- Date: 7–13 August
- Edition: 21st
- Surface: Clay
- Location: Banja Luka, Bosnia and Herzegovina

Champions

Singles
- Dino Prižmić

Doubles
- Victor Vlad Cornea / Philipp Oswald
- ← 2022 · Banja Luka Challenger · 2024 →

= 2023 Banja Luka Challenger =

The 2023 Banja Luka Challenger was a professional tennis tournament played on clay courts. It was the 21st edition of the tournament which was part of the 2023 ATP Challenger Tour. It took place in Banja Luka, Bosnia and Herzegovina from 7 to 13 August 2023.

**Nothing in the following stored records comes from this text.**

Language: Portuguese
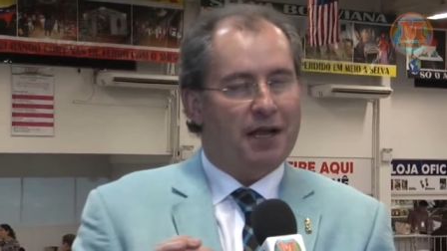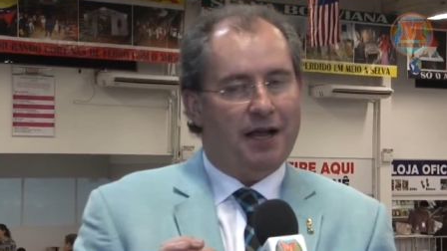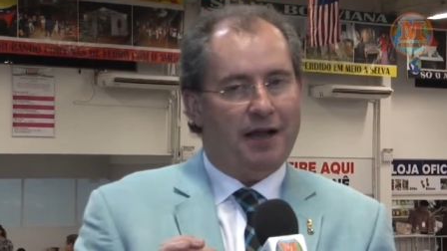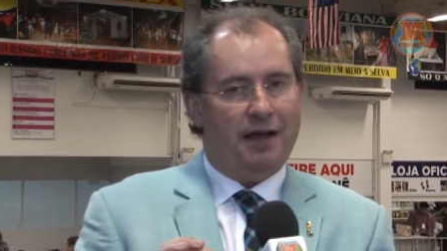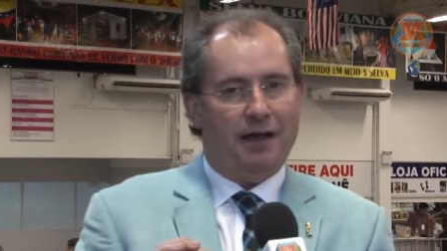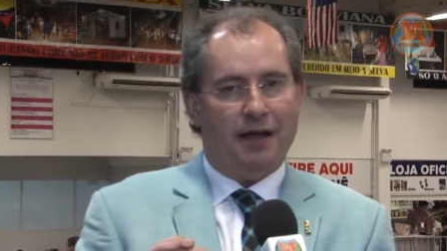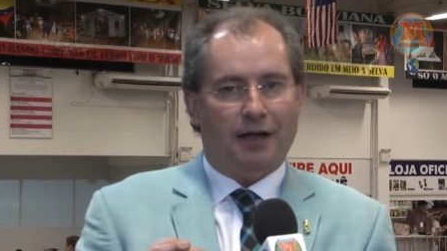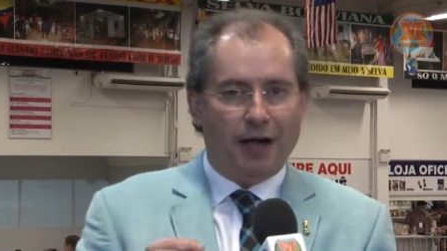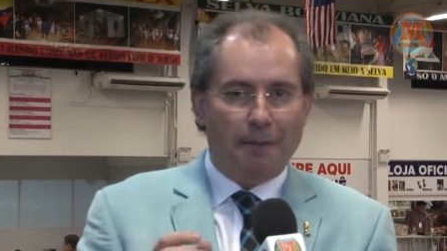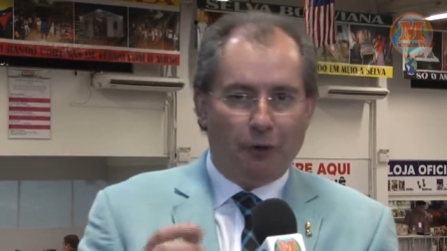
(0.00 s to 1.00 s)
É,
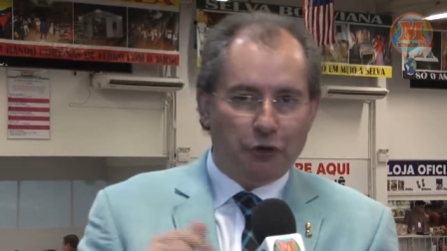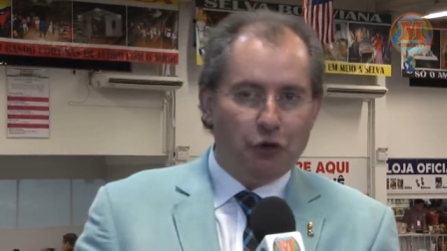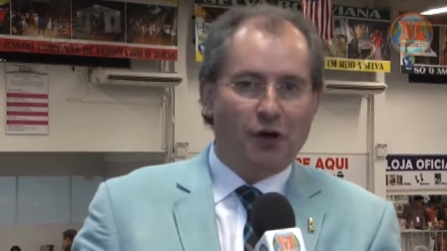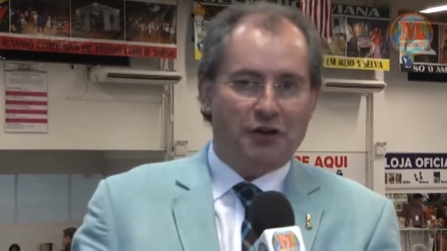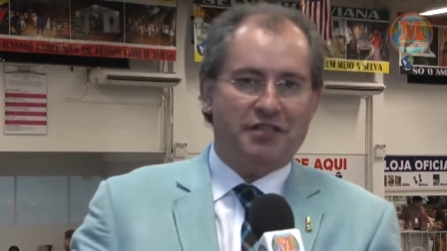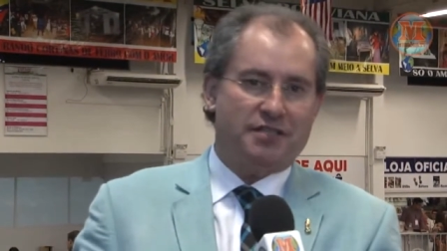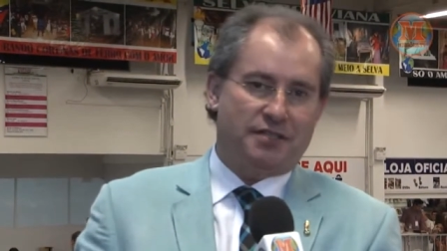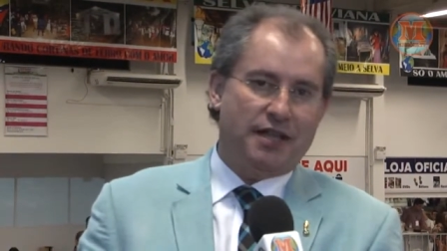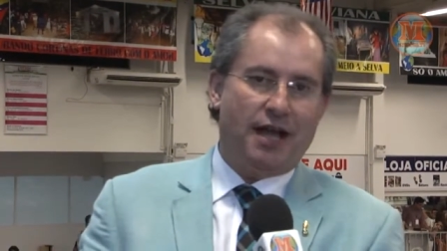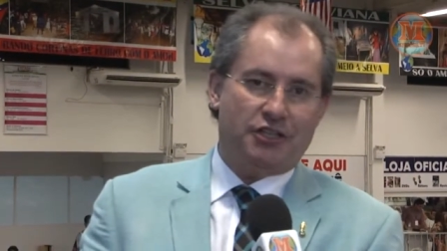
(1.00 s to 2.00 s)
Camboriú, a nossa
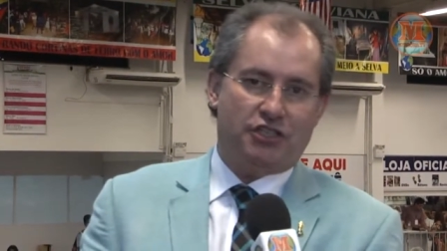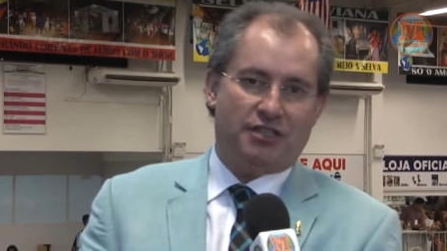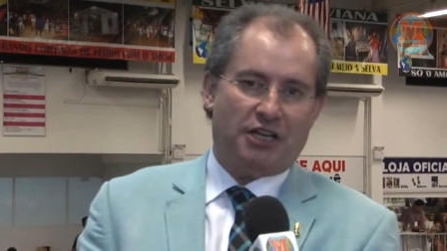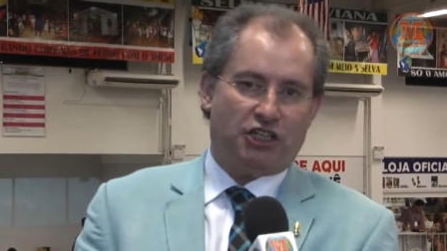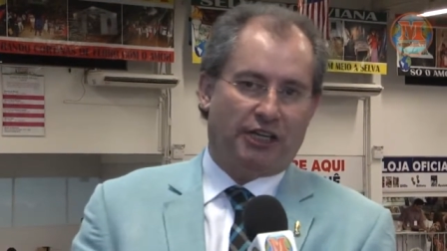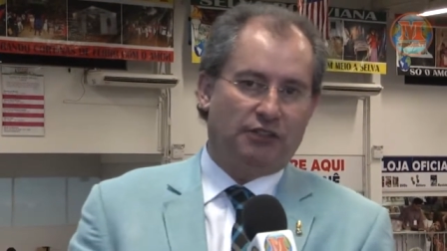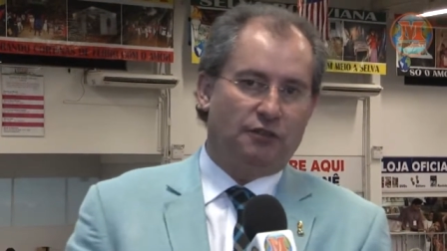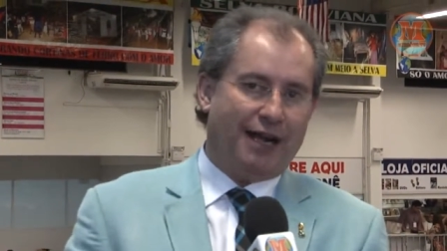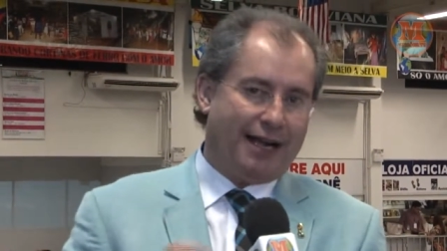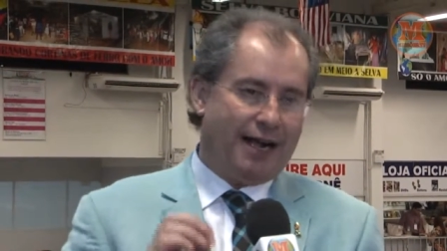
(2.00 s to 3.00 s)
cidade, está chegando
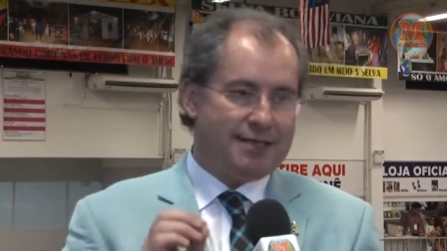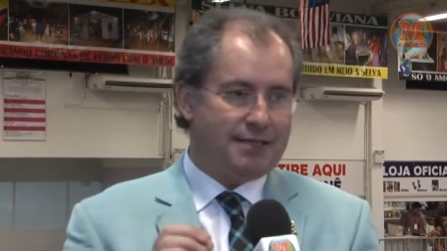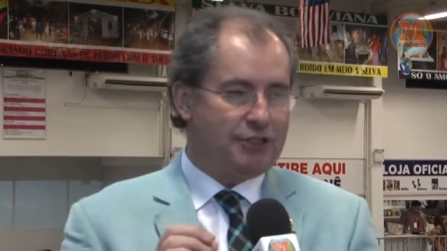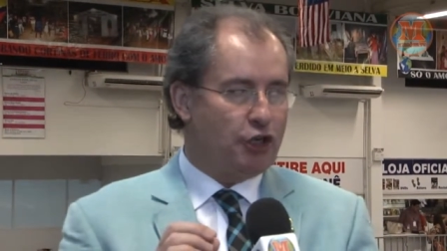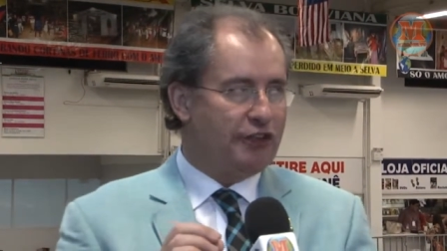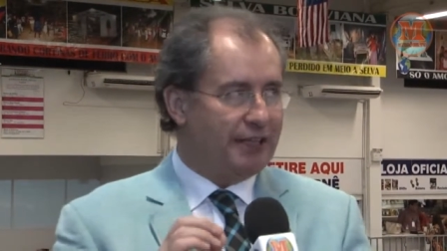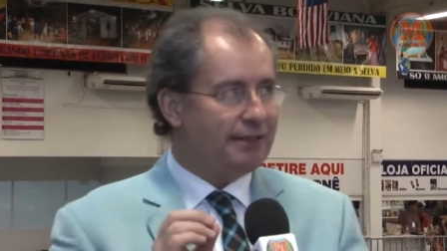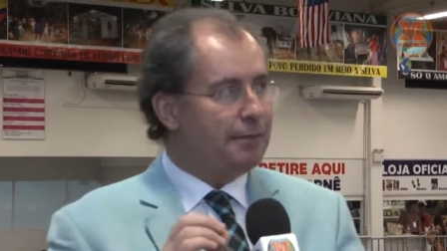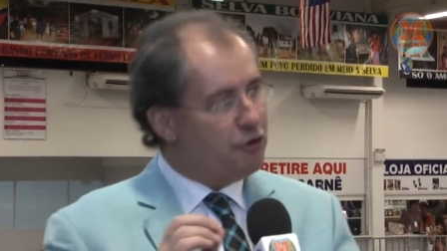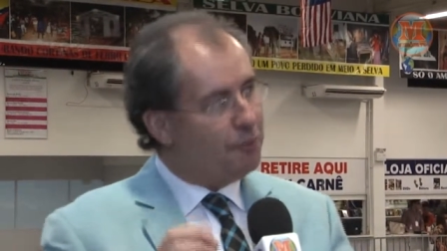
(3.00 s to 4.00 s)
na casa de
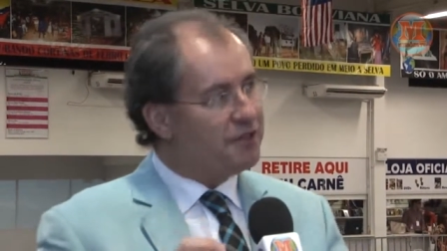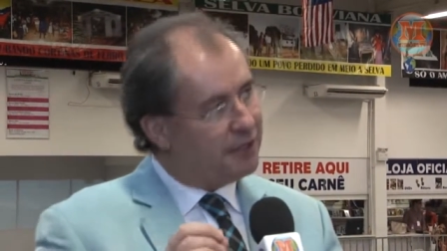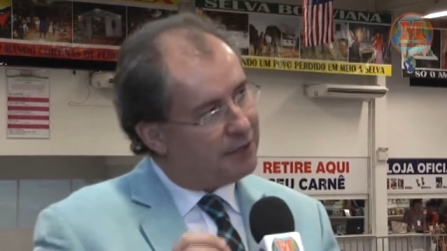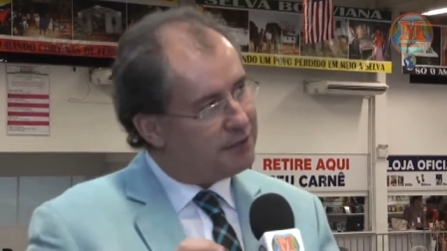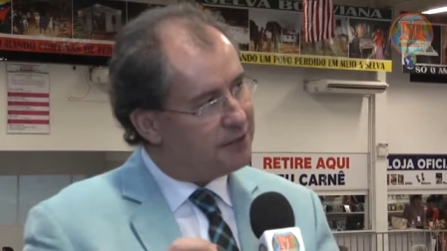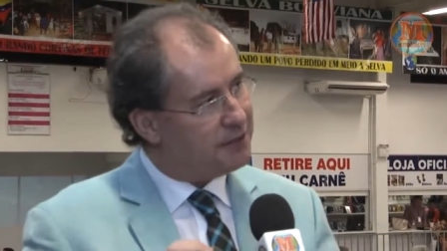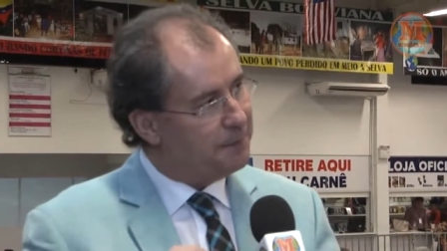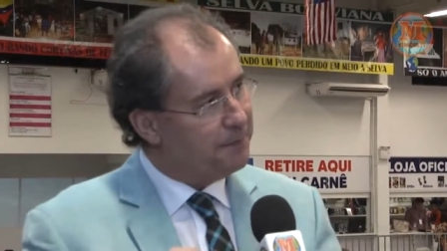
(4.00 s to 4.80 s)
80 mil habitantes.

==Singles main-draw entrants==
===Seeds===

| Country | Player | Rank^{1} | Seed |
|---|---|---|---|
| HUN | Fábián Marozsán | 89 | 1 |
| ITA | Marco Cecchinato | 108 | 2 |
| SVK | Alex Molčan | 120 | 3 |
| FRA | Benoît Paire | 126 | 4 |
| BEL | Kimmer Coppejans | 160 | 5 |
| ARG | Mariano Navone | 168 | 6 |
| CZE | Zdeněk Kolář | 171 | 7 |
| BIH | Damir Džumhur | 172 | 8 |

- ^{1} Rankings are as of 31 July 2023.

===Other entrants===
The following players received wildcards into the singles main draw:
- ITA Marco Cecchinato
- SVK Alex Molčan
- BIH Andrej Nedić

The following players received entry into the singles main draw as special exempts:
- FRA Ugo Blanchet
- USA Toby Kodat

The following player received entry into the singles main draw as an alternate:
- FRA Kyrian Jacquet

The following players received entry from the qualifying draw:
- BIH Mirza Bašić
- AUS Akira Santillan
- BIH Aldin Šetkić
- GER Marko Topo
- UKR Eric Vanshelboim
- SRB Miljan Zekić

==Champions==
===Singles===

- CRO Dino Prižmić def. BEL Kimmer Coppejans 6–2, 6–3.

===Doubles===

- ROU Victor Vlad Cornea / AUT Philipp Oswald def. KAZ Andrey Golubev / UKR Denys Molchanov 3–6, 6–1, [15–13].